- [Your objective]: The records must be duplicated exactly, with every picture left out.

- [Provided data]:
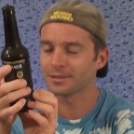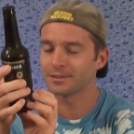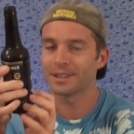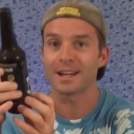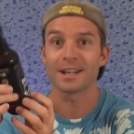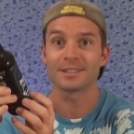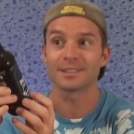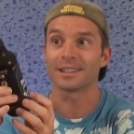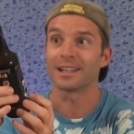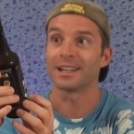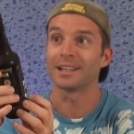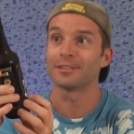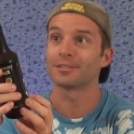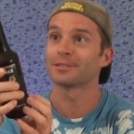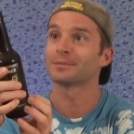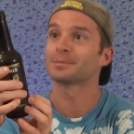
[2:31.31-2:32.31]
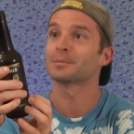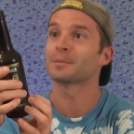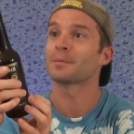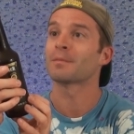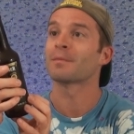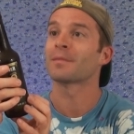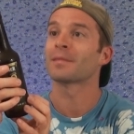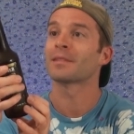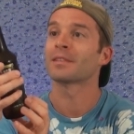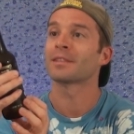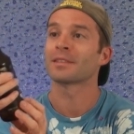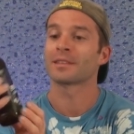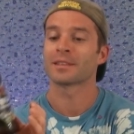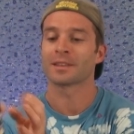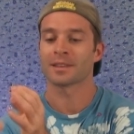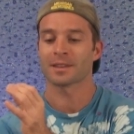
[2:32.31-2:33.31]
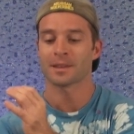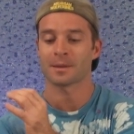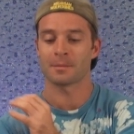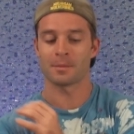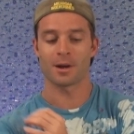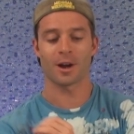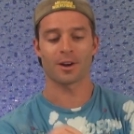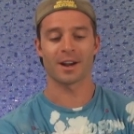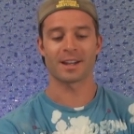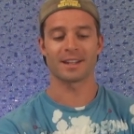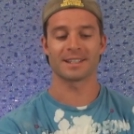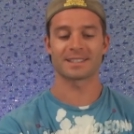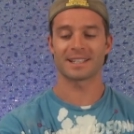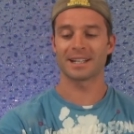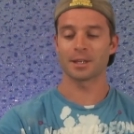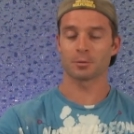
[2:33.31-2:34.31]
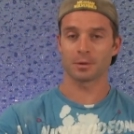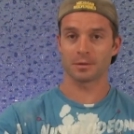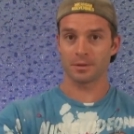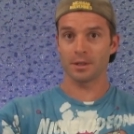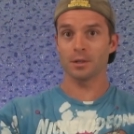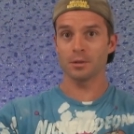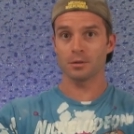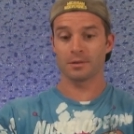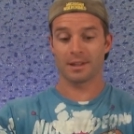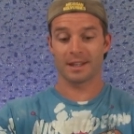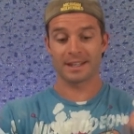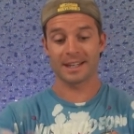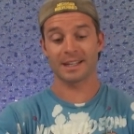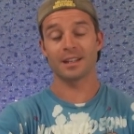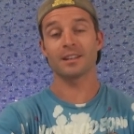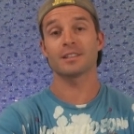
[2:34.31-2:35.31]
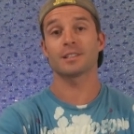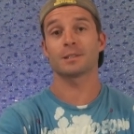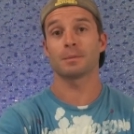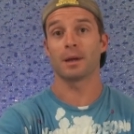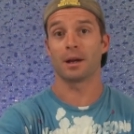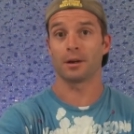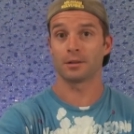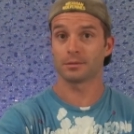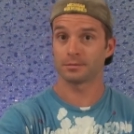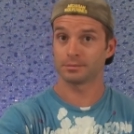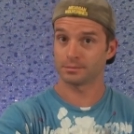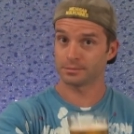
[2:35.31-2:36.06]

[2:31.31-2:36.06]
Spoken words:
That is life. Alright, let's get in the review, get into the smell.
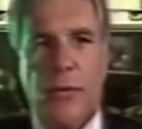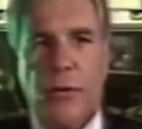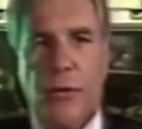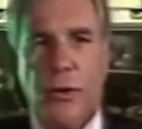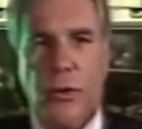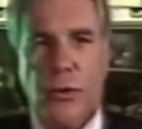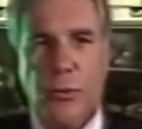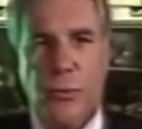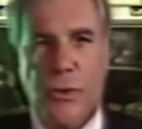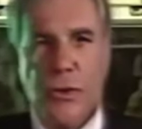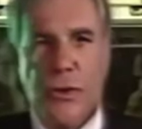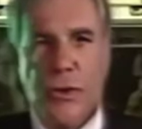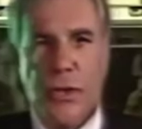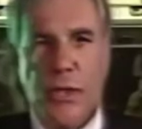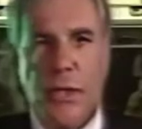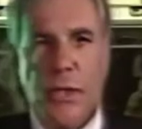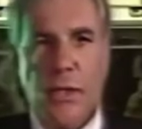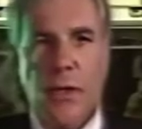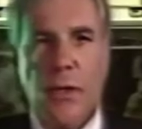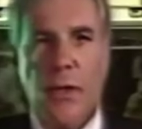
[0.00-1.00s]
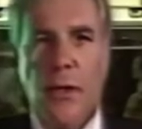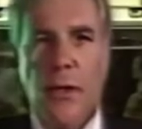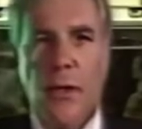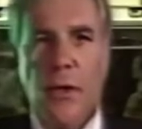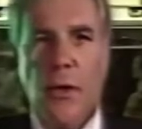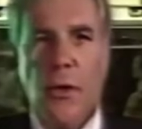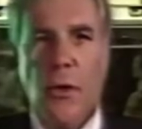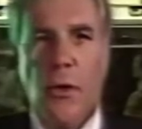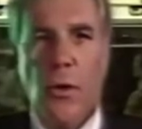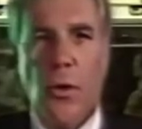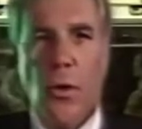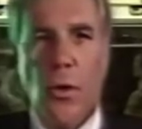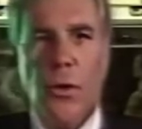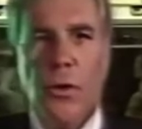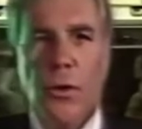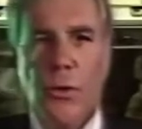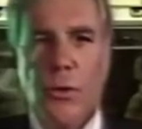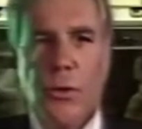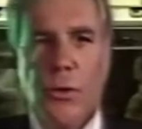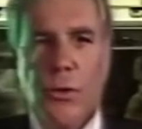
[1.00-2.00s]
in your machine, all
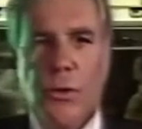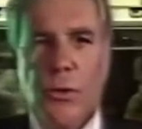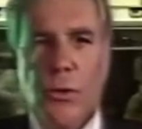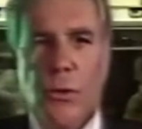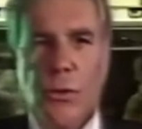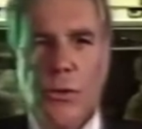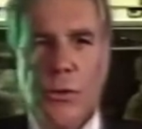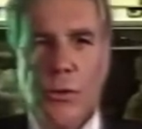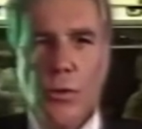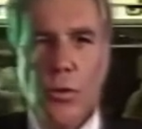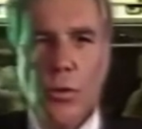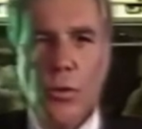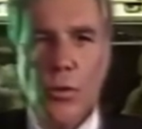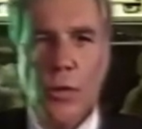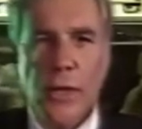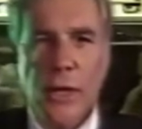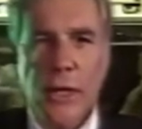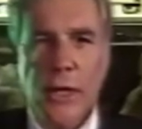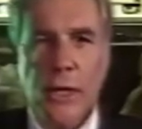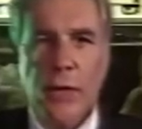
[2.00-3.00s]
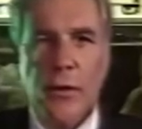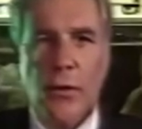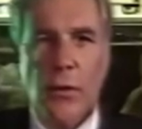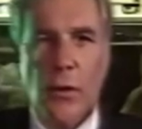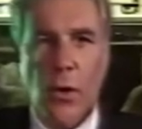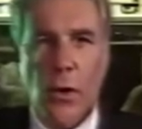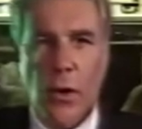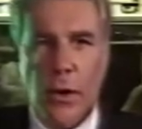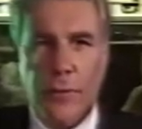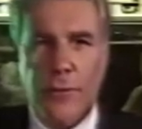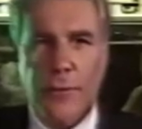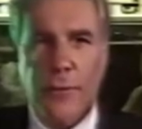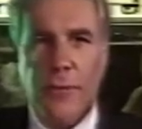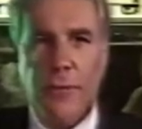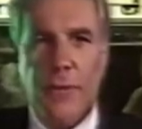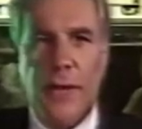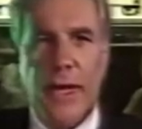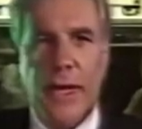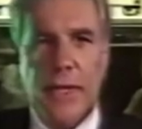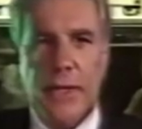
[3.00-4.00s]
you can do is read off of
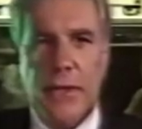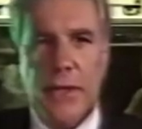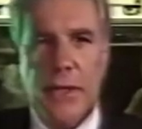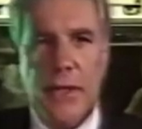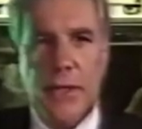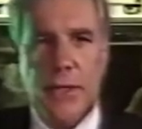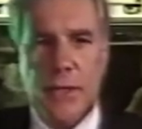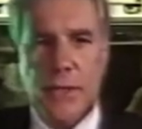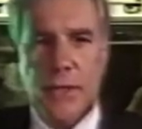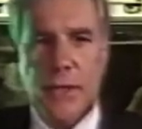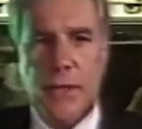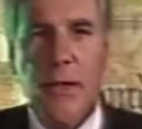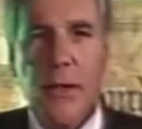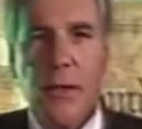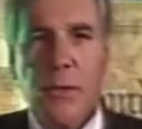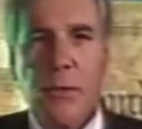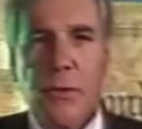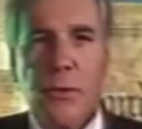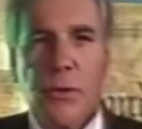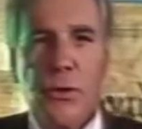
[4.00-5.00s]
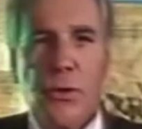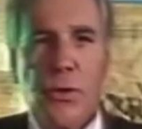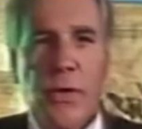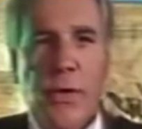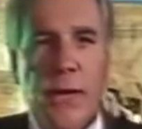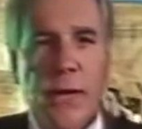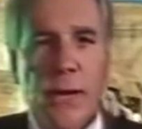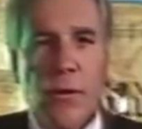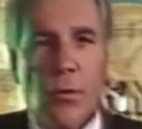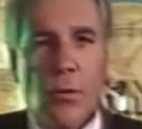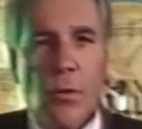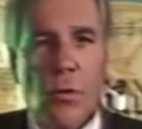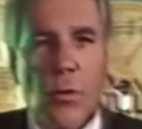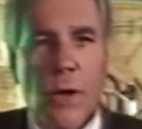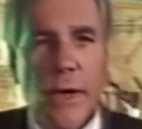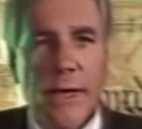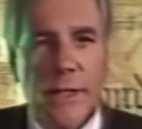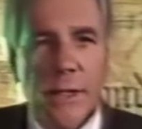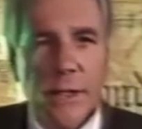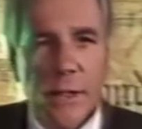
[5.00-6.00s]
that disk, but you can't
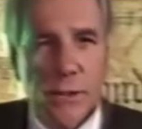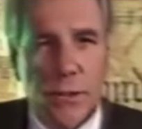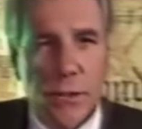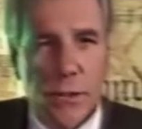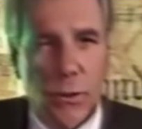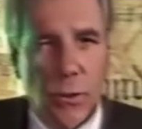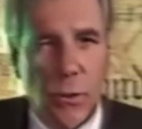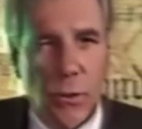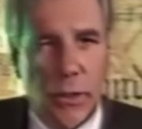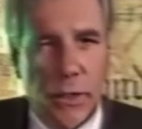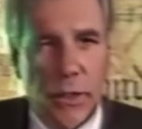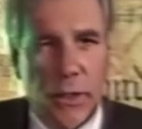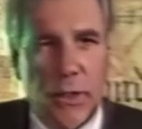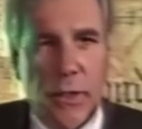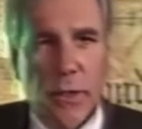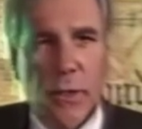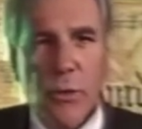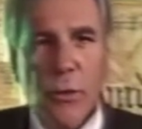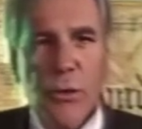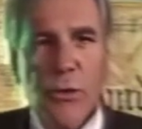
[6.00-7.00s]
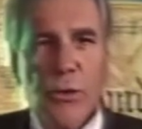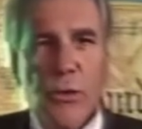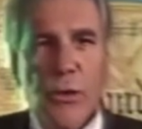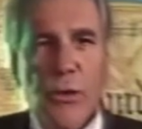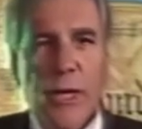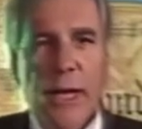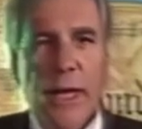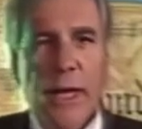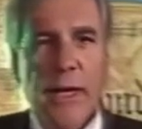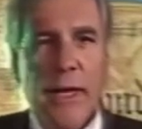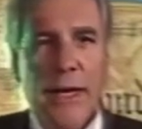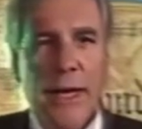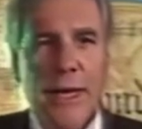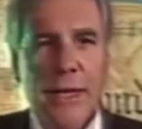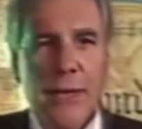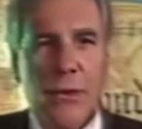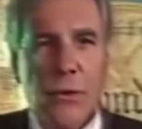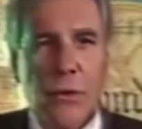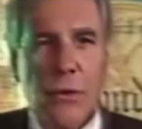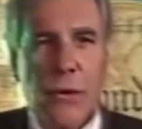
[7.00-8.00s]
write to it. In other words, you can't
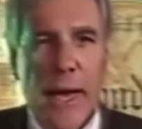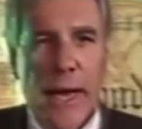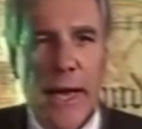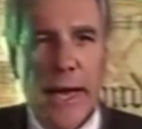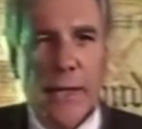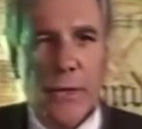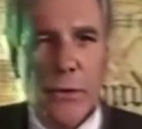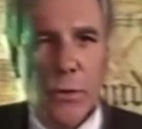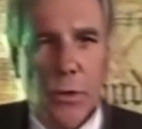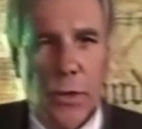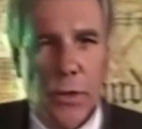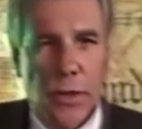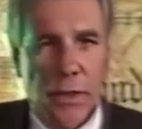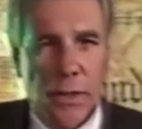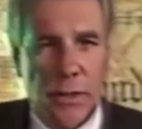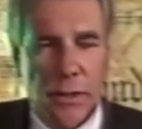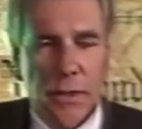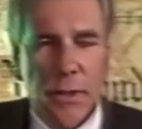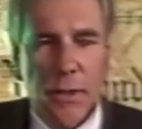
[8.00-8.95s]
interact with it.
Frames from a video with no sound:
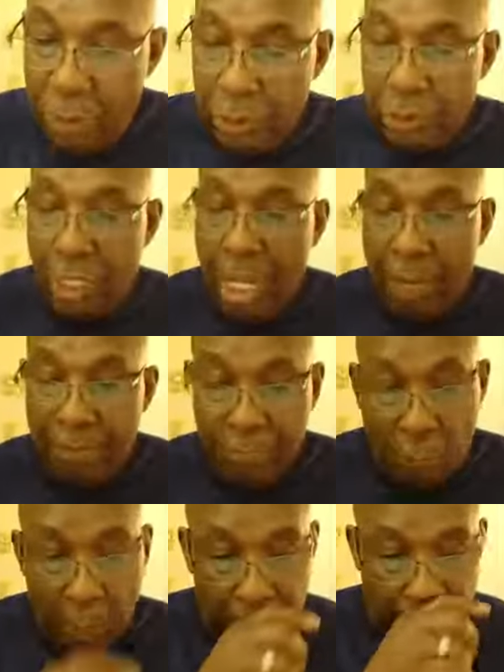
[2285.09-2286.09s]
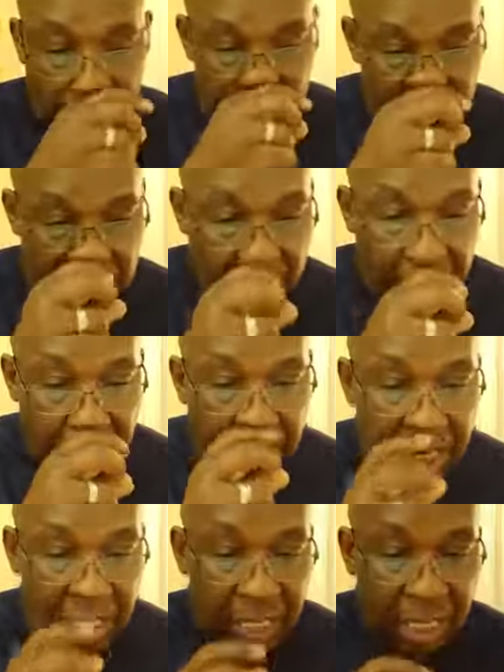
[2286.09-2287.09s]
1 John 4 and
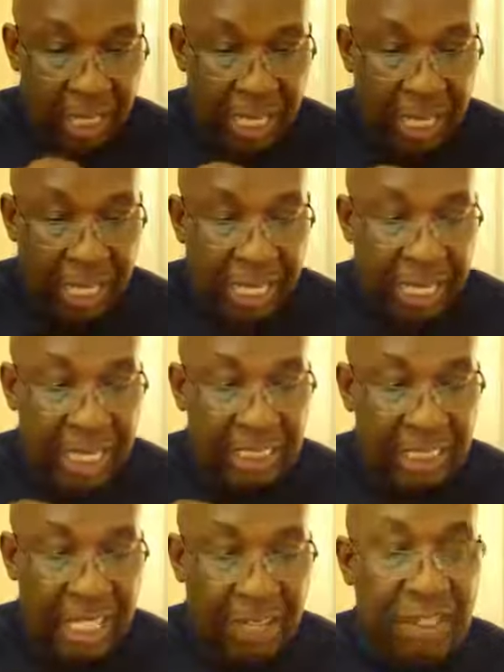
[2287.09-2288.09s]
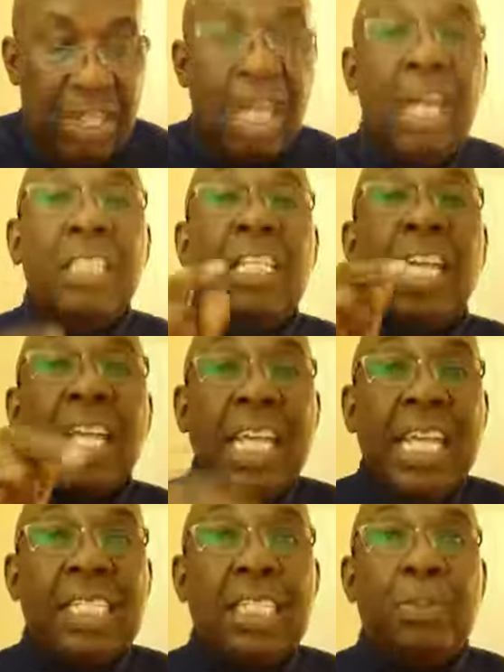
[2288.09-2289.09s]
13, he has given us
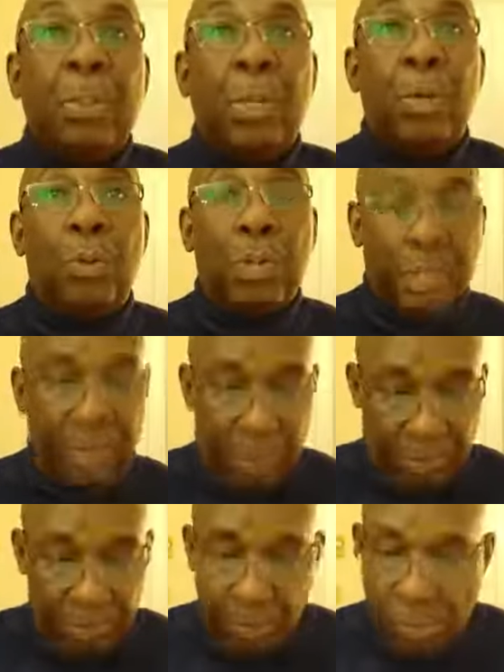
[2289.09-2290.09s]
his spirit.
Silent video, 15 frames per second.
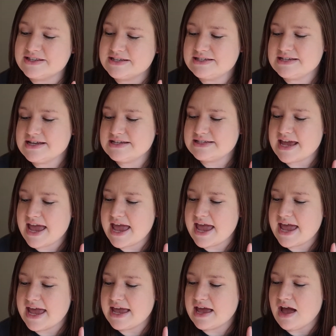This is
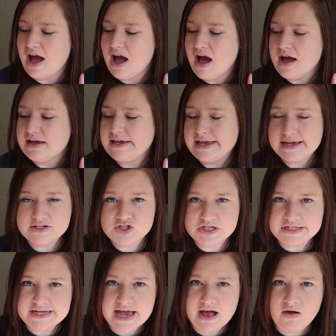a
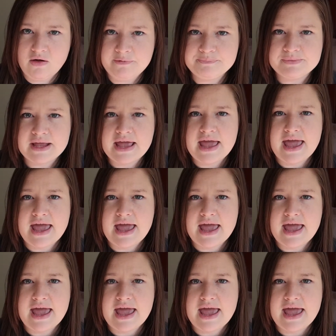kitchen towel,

- [Answer for this exercise]:
[2:31.31-2:32.31]
[2:32.31-2:33.31]
[2:33.31-2:34.31]
[2:34.31-2:35.31]
[2:35.31-2:36.06]

[2:31.31-2:36.06]
Spoken words:
That is life. Alright, let's get in the review, get into the smell.
[0.00-1.00s]
[1.00-2.00s]
in your machine, all
[2.00-3.00s]
[3.00-4.00s]
you can do is read off of
[4.00-5.00s]
[5.00-6.00s]
that disk, but you can't
[6.00-7.00s]
[7.00-8.00s]
write to it. In other words, you can't
[8.00-8.95s]
interact with it.
Frames from a video with no sound:
[2285.09-2286.09s]
[2286.09-2287.09s]
1 John 4 and
[2287.09-2288.09s]
[2288.09-2289.09s]
13, he has given us
[2289.09-2290.09s]
his spirit.
Silent video, 15 frames per second.
This is
a
kitchen towel,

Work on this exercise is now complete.